Mataram – Sebuah peristiwa mengenaskan menimpa kader Partai Demokrasi Indonesia (PDI) di Lombok Timur bernama Amaq Nurita pada tahun 1986. Dia ditembak di batang lehernya hingga gigi dan lidahnya rontok. Tubuhnya lalu dibuang di parit, namun Tuhan berkehendak lain. Nyawanya selamat. Peristiwa persekusi yang menimpa kader PDIP di Sekotong, Lombok Barat, membuat Ketua DPD PDI Perjuangan NTB H Rachmat Hidayat mengenang kembali peristiwa tragis di Lombok Timur tersebut. Rachmat ingin, semua pihak menjadikan peristiwa tiga dekade silam itu sebagai pembelajaran. Termasuk bagi aparat penegak hukum.
RACHMAT tak akan pernah lupa. Waktu itu, bulan Ramadan baru separo jalan. Dua hari menjelang peringatan Nuzulul Quran. Usai santap sahur, Rachmat yang kala itu menjabat Ketua DPD PDI Lombok Timur kedatangan tamu. Enam orang jumlahnya. Mereka adalah tokoh masyarakat dan para tetua dari Desa Beleka, Kecamatan Praya Timur, Lombok Tengah.
Jika bukan karena ada hal yang sangat mendesak, tak mungkin mereka bertamu pada dinihari begitu. Rachmat tergopoh menyongsong para tetamu itu. Dengan takzim, dipersilakannya masuk. Dan benar.

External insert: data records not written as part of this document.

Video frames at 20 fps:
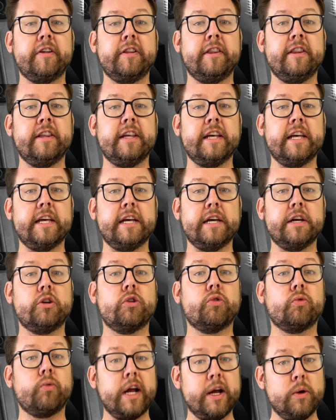the
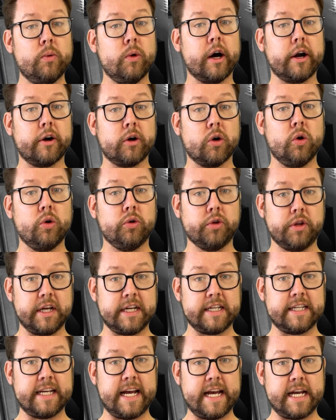gray water holding
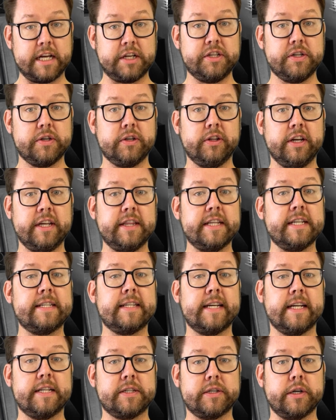tank to clean the
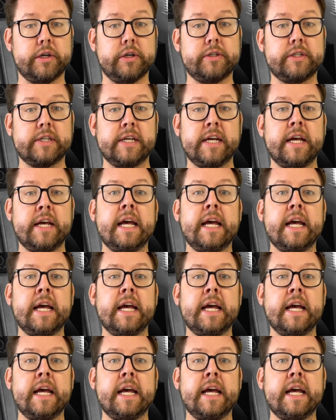sensors?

Tanpa banyak basa-basi, enam tokoh itu segera menyampaikan laporan.
”Kawule pelungguh ditangkap polisi dan dibawa ke Polsek Keruak,” kata Amaq Rasine, memulai laporan.
Rachmat menyebut, usia Amaq Rasine kala itu sudah 70 tahun, dan merupakan salah seorang tokoh yang sangat dihormati di Desa Beleka.
Hanya butuh sekejap, cerita dari enam tokoh dan tetua Desa Beleka itu pun tumpah. Ahad (13/8), Rachmat menuturkan cerita itu kembali dengan begitu detail. Yang dilaporkan ditangkap itu adalah warga Desa Beleka bernama Amaq Nurita. Pekerjaannya penggembala kerbau. Kader PDI tulen.
Pada masa itu, kader-kader militan PDI, sebelum kini menjadi PDI Perjuangan, memang banyak bermukim di daerah-daerah seperti di Beleka, Janapria, Saba, Jagawana, yang secara administratif merupakan desa-desa di wilayah Lombok Tengah. Akan tetapi, kata Rachmat, mereka memiliki KTA sebagai Anggota PDI Lombok Timur.
Ihwal penangkapan Amaq Nurita pun dituturkan Anggota Komisi VIII DPR RI ini dengan lengkap. Semua bermula dari kegiatan Amaq Nurita menggembala puluhan kerbau di kawasan Gawah Sekaroh, wilayah yang kini merupakan ujung bagian selatan dari Kecamatan Jerowaru, Lombok Timur. Kawasan hutan ini berada dekat pantai. Sekarang, beberapa di antara pantai itu sudah menjadi destinasi wisata dengan nama yang sangat kesohor.
Dahulu, sebelum ada jalan aspal mulus seperti saat ini, Gawah Sekaroh adalah tempat yang sangat terpencil. Karena itu, Amaq Nurita bisa menginap berhari-hari di sana untuk menggembala kerbau. Biasanya pula, setelah waktu tertentu, dia akan berpindah menggiring kerbaunya ke lokasi lain yang memiliki rumput lebih hijau, dan akan menginap lagi di sana hingga beberapa hari. Begitu seterusnya.
Pada sebuah malam, Amaq Nurita terjaga dari lelap. Kira-kira pukul tiga dini hari. Sebuah perahu besar merapat ke bibir pantai. Perahu itu sarat muatan ternak. Sapi-sapi dalam bobot besar. Entah dari mana. Entah pula terkait ternak apa. Beberapa orang juga dilihatnya turun dari perahu menjejak pantai. Meski memerhatikan, Amaq Nurita memilih tidak berinteraksi dengan mereka. Dirinya hanya fokus dan awas pada kerbau-kerbaunya.
Dua hari setelah itu, Amaq Nurita ternyata ditangkap aparat kepolisian. Tak ada yang tahu bagaimana persisnya. Keluarganya di Beleka, tiba-tiba saja mendapati kabar kalau Amaq Nurita ditangkap dan dibawa ke Polsek Keruak. Hal yang kemudian membuat keluarga berembuk bersama para tokoh dan tetua di desa itu, dan mereka bersepakat melaporkan hal tersebut secara langsung kepada Rachmat Hidayat.